# Tips for buying a used Jotul GF DV gas stove from afar?



## warmup777 (Dec 30, 2021)

Hi! I've spent the last several weeks obsessively reading It's a Gas posts (thank you!), and I've narrowed down my search to the Jotul GF 200 or 300 DV standing pilot (NG). I don't have the budget for a new unit. Used stoves are very scarce in my area so I'm looking at trucking one out from farther afield. Since I have to buy without seeing the stove in person, I'd love some guidance about how to tell how old a unit is and if there are a couple things I could ask sellers to avoid red flags or paying some outlandish price.

One clue might be stove color--does someone know when Jotul stopped making the white enamel in the GF 200/300? That would be enormously helpful. One ivory unit has a serial number 001533, is there any date clue in there (first photo below) or elsewhere on the label (how long did they use ANSI 2002)?

I also saw one Lillehammer that has no doors in front and cannot figure out when they made this style or if it would be safe to buy--second and third photos below.
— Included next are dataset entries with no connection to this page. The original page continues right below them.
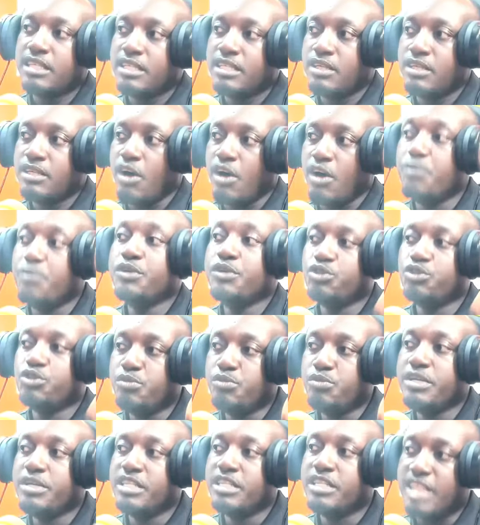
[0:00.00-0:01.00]

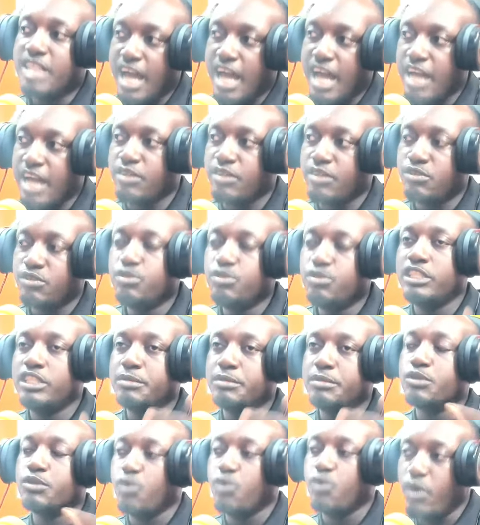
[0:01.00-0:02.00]
it now. No team
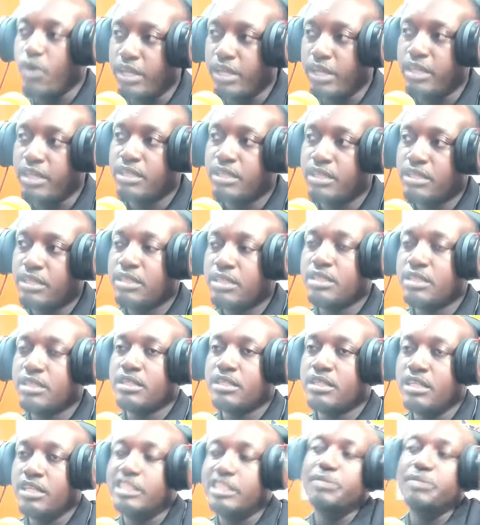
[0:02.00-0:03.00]
in call it.
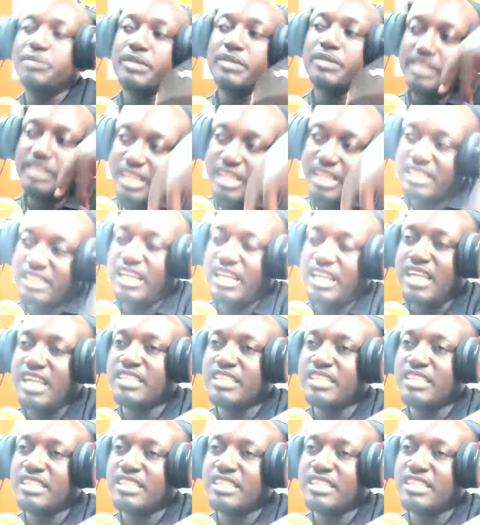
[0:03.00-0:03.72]
It me checks any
Last question is that someone has a Lopi Sturbridge that's sort of intriguing. Any input on whether that's a smart one to buy used?
This newbie is very grateful for any light you can shed!


----------



## DAKSY (Jan 6, 2022)

Call your local Jotul dealer & give him the serial numbers for each unit. 
He can narrow down those numbers to the years they were built.


----------



## warmup777 (Jan 11, 2022)

Great tip, thank you!


----------



## warmup777 (Jan 12, 2022)

I ended up finding a GF  300 DV that is pretty old but was never installed, so it's on the way to me--cross fingers! I'm also on the hunt for a second stove and am trying to determine the correct size, posted separately.


----------